"I know where the Magician is going. I know the place he's been looking to conquer the entire time." I was planning on strutting in and playing it cool for a bit; chatting about the weather and how great life was now that I had discovered the fantastic new world of prescription painkiller abuse, but of course the words just spilled out of me the second Mary answered her door.
I had spent the afternoon in my room with the Magician's top hat, dumping out the contents, staring at them and replacing them over and over. There was something about that cheap, kitchy, globe key chain that nagged at me, and I spent a good half-hour tossing it up and down, twirling it on my finger and just generally being captivated and owned by it like a hippie with a kaleidoscope.
When I saw it I rushed next door to Mary. "The answer is on the globe on the key chain. Look at it."
She took it, skeptical. "I have looked at it. What do you see?"

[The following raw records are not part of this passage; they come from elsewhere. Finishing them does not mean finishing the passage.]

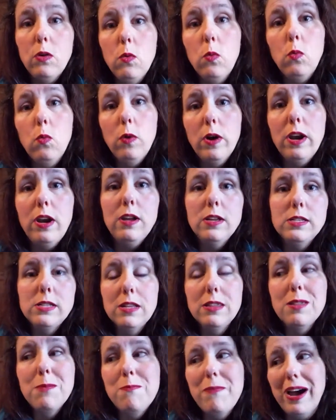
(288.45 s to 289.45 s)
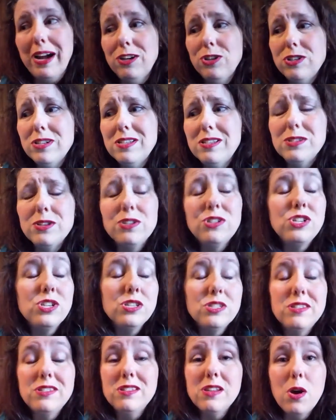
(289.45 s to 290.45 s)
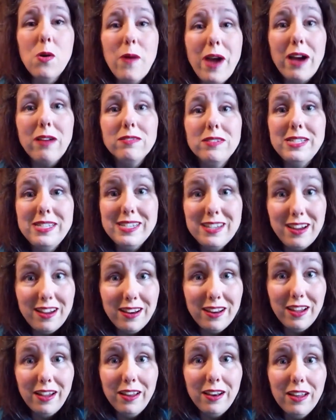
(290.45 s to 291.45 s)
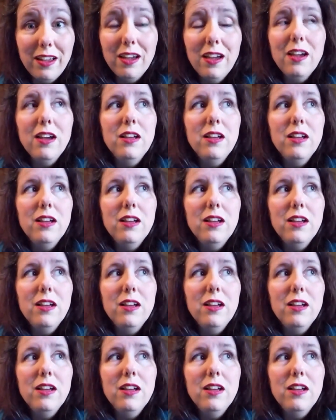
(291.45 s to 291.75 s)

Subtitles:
One is that the mattresses are just so outdated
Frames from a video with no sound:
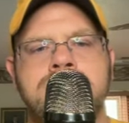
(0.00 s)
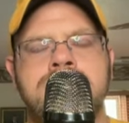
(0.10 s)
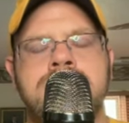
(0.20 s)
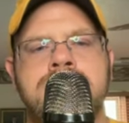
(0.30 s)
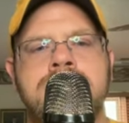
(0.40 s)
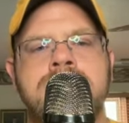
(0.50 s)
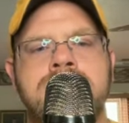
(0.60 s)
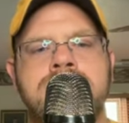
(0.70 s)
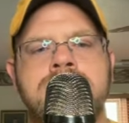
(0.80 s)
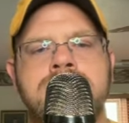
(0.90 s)

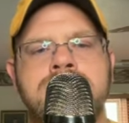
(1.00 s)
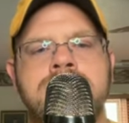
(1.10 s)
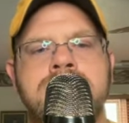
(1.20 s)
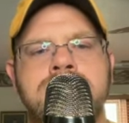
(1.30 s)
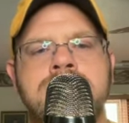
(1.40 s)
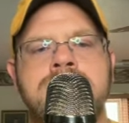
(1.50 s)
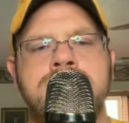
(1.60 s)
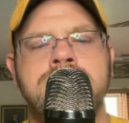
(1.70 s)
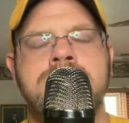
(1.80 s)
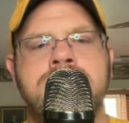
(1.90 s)

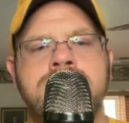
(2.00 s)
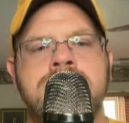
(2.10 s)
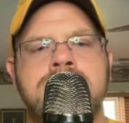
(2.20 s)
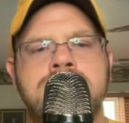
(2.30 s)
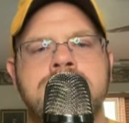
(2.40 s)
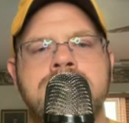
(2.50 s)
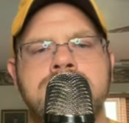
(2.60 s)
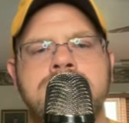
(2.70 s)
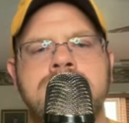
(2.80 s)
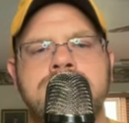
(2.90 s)

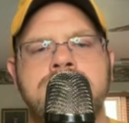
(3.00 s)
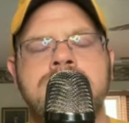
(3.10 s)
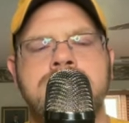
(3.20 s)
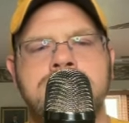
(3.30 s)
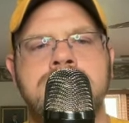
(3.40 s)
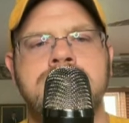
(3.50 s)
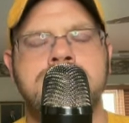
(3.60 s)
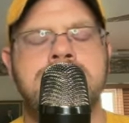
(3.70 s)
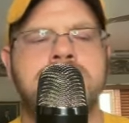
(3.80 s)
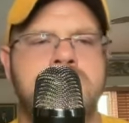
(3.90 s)

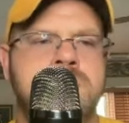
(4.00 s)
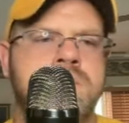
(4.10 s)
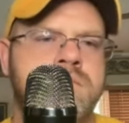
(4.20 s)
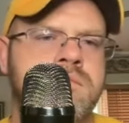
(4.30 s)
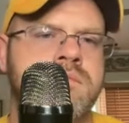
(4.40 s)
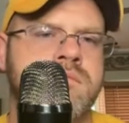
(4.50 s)
(not speaking)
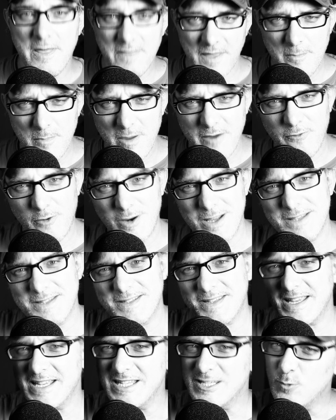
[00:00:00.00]
And that, my
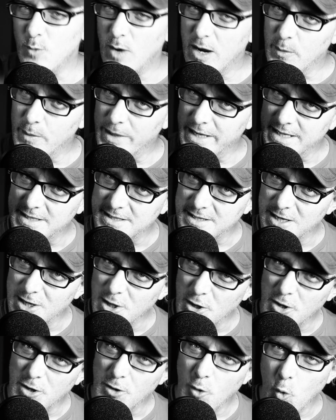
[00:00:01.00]
friends, is why we need to
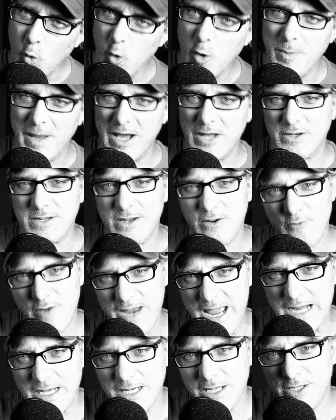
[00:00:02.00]
learn all about
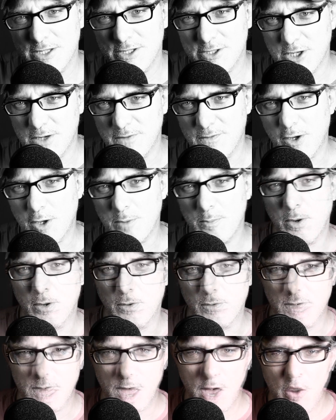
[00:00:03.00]
React Server
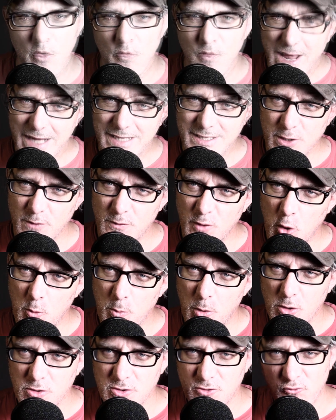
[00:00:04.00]
Components. React Server
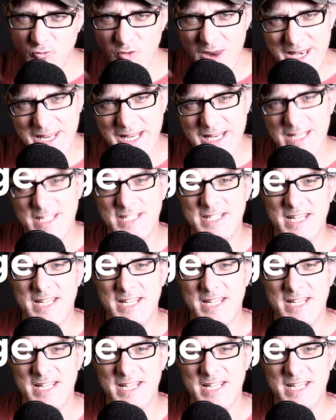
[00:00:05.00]
Components radically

"Take another look. Tell me what you see. More to the point, tell me what you don't see."
Giving me a withering look (which, on a scale of one to ten, with one being a corgi puppy staring at you after they figured out that you tried to trick them by not actually throwing the stick during a game of fetch but just hiding it behind your back instead, and ten being my Mother even when she's not giving a withering look, I give Mary's withering look about an eight), Mary said, "Why don't you just tell me what you've found."
"I actually detected something important before you did! Can't I revel a little? Just look at it. What isn't there?"

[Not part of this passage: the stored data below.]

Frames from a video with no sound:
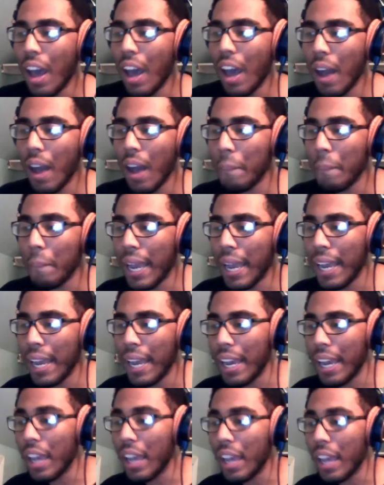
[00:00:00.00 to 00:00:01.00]
Um,
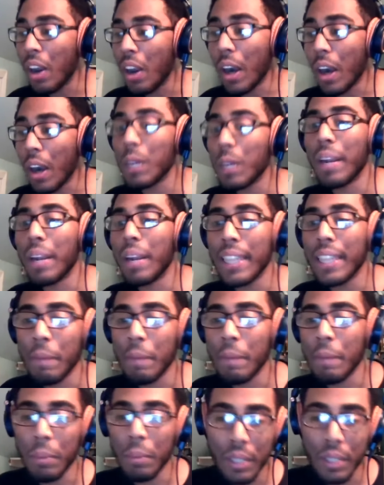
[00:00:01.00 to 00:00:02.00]
uh, an argument I
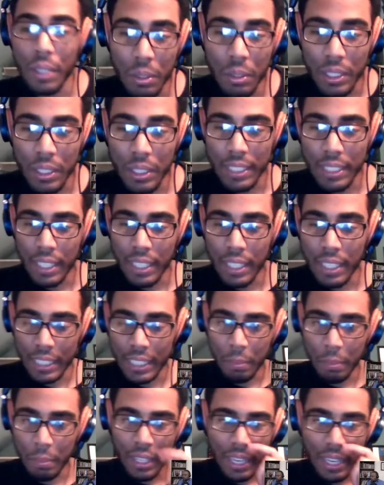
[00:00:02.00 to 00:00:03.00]
think people can use against
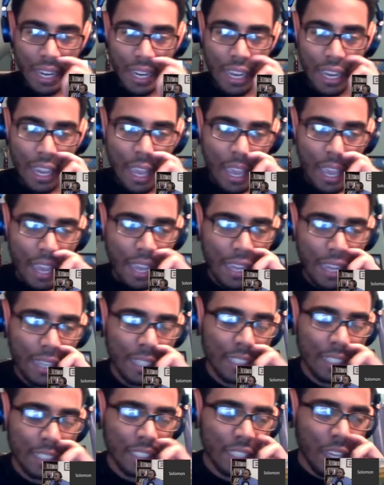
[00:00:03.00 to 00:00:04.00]
electability
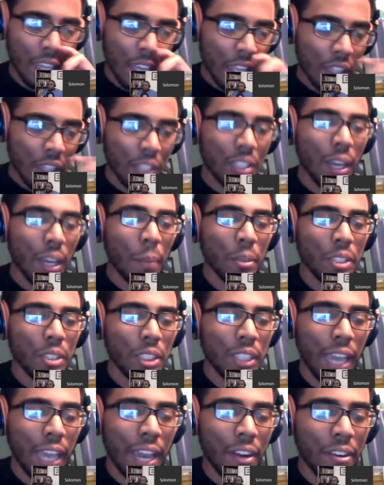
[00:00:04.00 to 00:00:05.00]
is the double
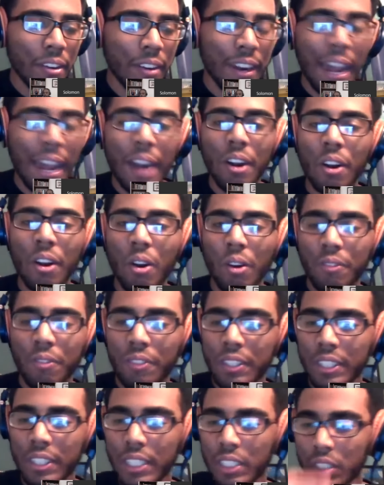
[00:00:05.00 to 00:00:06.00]
standard, and I don't know
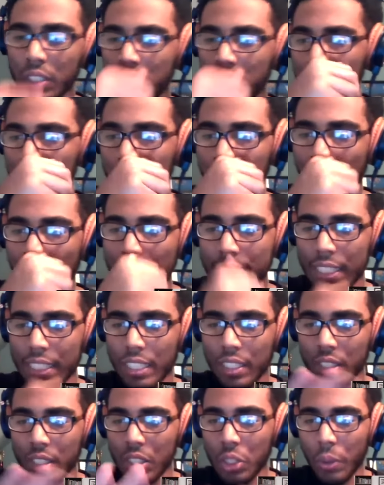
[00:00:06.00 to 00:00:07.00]
if this ties
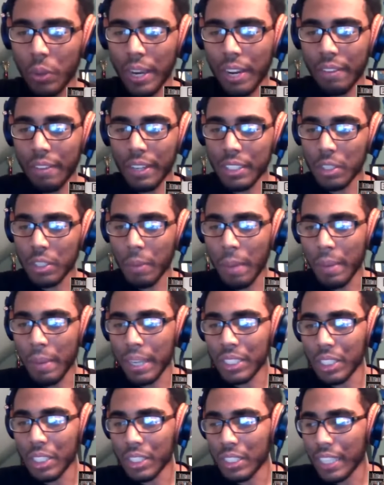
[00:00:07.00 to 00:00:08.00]
into Joy-Ann Reid, so maybe
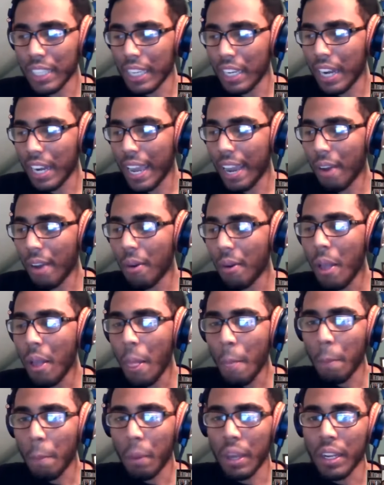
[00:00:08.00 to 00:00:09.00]
I shouldn't say it now,
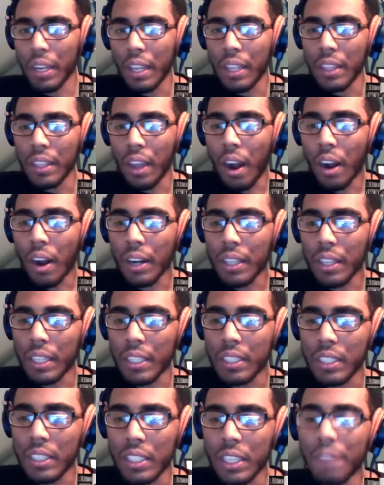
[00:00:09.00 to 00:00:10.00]
but the,
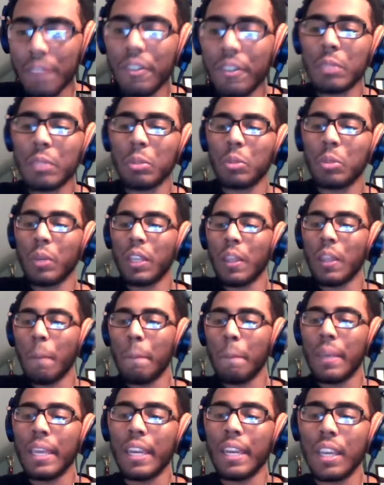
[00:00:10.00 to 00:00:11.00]
the, the difference between the
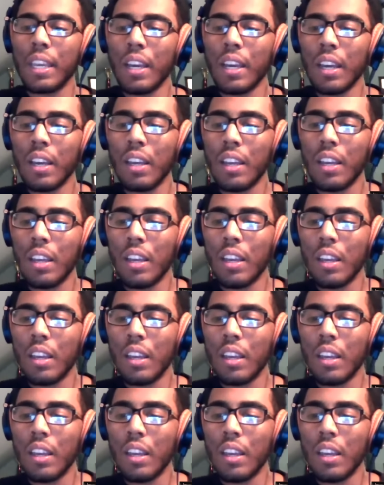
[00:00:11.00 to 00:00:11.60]
media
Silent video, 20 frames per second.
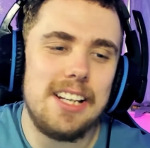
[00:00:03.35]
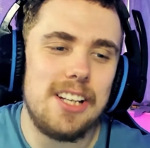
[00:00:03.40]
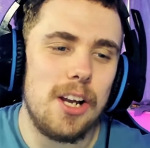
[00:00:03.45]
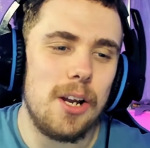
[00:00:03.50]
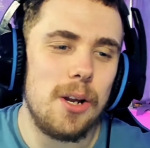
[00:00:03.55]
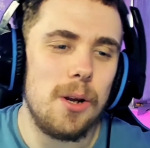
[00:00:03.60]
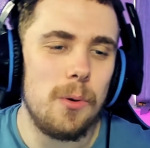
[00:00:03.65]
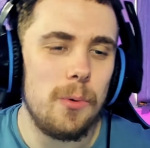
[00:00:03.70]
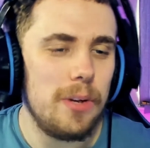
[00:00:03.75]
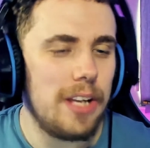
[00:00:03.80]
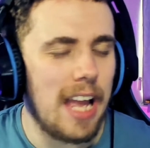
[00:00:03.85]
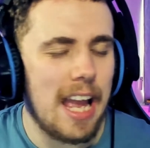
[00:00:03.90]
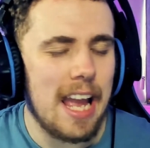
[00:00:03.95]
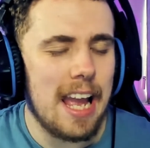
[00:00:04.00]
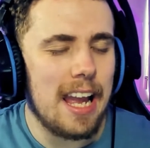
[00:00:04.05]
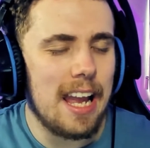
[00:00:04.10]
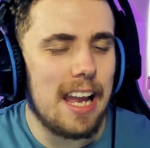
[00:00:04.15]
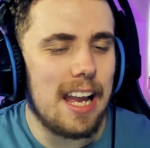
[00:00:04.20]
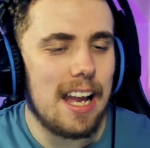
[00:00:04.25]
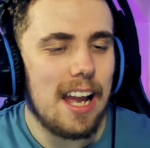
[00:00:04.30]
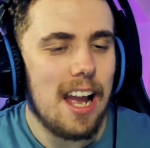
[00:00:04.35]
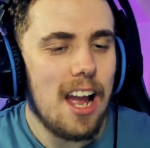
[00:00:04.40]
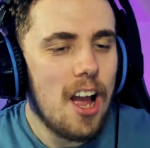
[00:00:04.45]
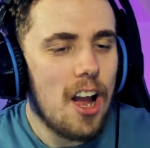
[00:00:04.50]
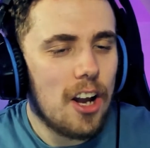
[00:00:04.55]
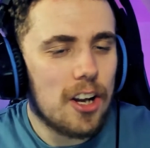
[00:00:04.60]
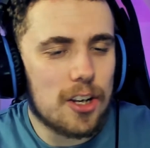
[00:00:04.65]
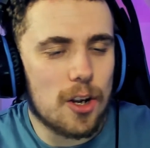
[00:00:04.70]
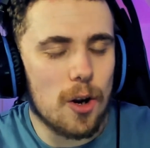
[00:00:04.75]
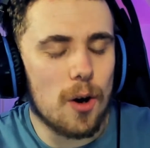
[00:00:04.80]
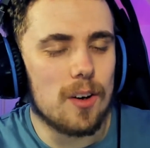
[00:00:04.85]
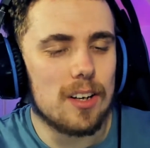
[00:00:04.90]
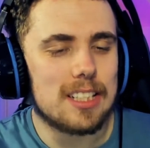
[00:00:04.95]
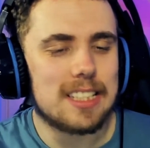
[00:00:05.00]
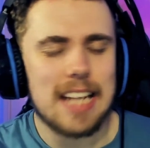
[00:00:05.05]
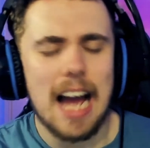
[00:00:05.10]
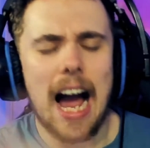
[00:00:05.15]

New Year. Good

She sighed and gave it another look as I closed the door behind me and threw myself down on her bed. "There are no cities on here. It's too small. Is that it, Josh?"
"It's not a city. Think bigger. Mind if I turn on your TV?"
"Yes. There are no names on the continents, only the drawings. It's missing writing?" I shook my head and pointed at the key chain, indicating that she should look again.
Scowling, Mary sat down on the hotel chair as I turned on the TV, making sure to keep the volume low. On the screen was a woman staggering around a mud pit while a soccer ball was fired out of a cannon about a hundred feet straight up into the air. It hung there at its apogee, then plummeted down straight into the woman's face as she tried to catch it, the ball making a loud "POOONG" sound as it ricocheted off her head. She fell face down into the mud, paralysed with pain.
Mary looked up at it, aghast. "What the hell are you watching?"
"Game show."
She shook her head in disbelief. "What kind of sick, weird game show would-" Her eyes widened and she stared back down at the globe key chain. "It isn't there. Why isn't it there? You're right, Josh. That's where he's going. It's where he was always going. I thought the destination was only misdirection, but the truth is he didn't care if we knew it or not.
He's going to Japan."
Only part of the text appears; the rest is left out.